Task directions: The records are to be copied word for word, and the pictures dropped.

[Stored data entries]
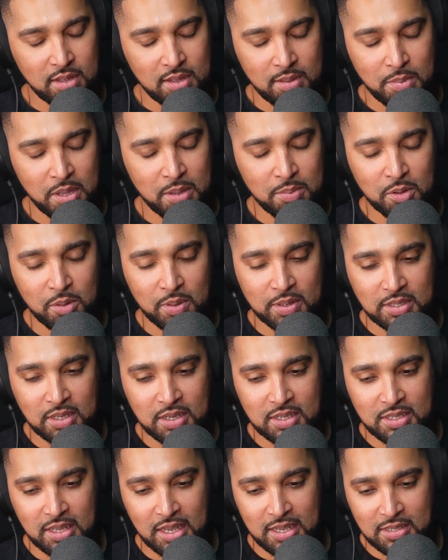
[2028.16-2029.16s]
People yeah. are always
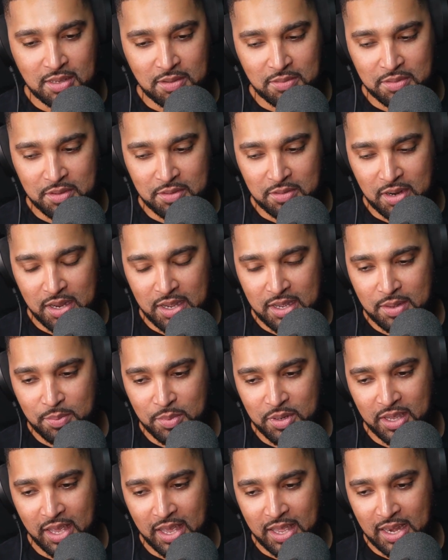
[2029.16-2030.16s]
going to say something, right?
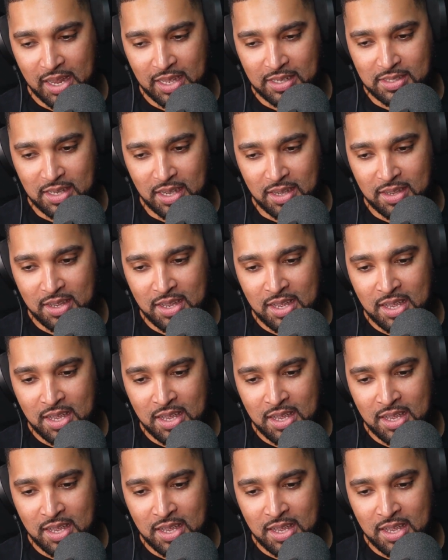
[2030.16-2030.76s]
When you get your legs out.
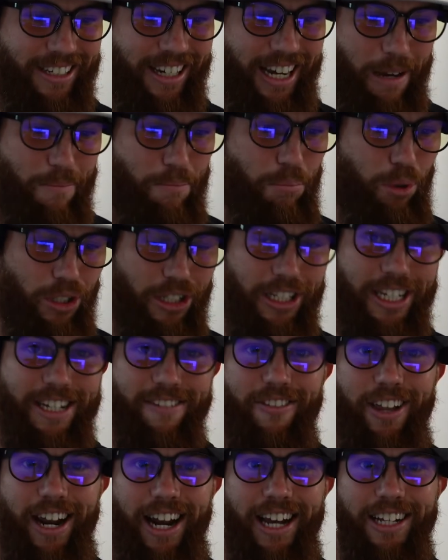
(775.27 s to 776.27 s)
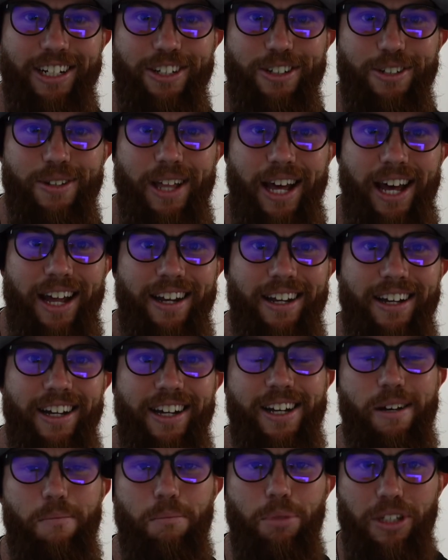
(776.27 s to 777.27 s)
Like I believe that I can do that.
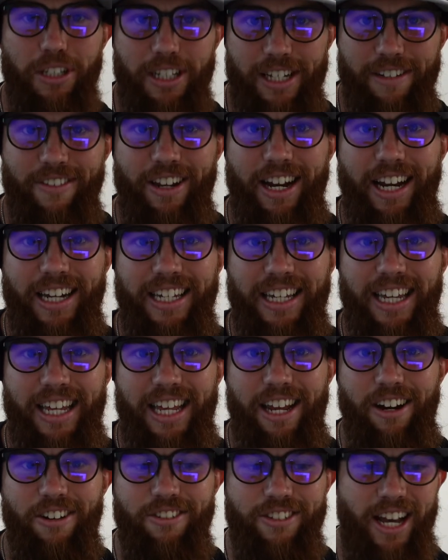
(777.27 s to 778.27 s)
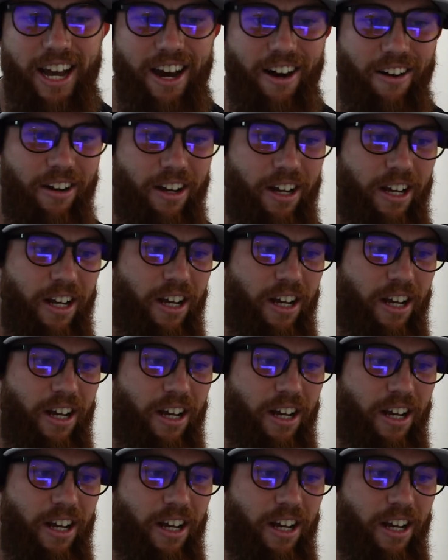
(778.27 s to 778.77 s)
Believe that I can get hitters out.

Output for this task:
[2028.16-2029.16s]
People yeah. are always
[2029.16-2030.16s]
going to say something, right?
[2030.16-2030.76s]
When you get your legs out.
(775.27 s to 776.27 s)
(776.27 s to 777.27 s)
Like I believe that I can do that.
(777.27 s to 778.27 s)
(778.27 s to 778.77 s)
Believe that I can get hitters out.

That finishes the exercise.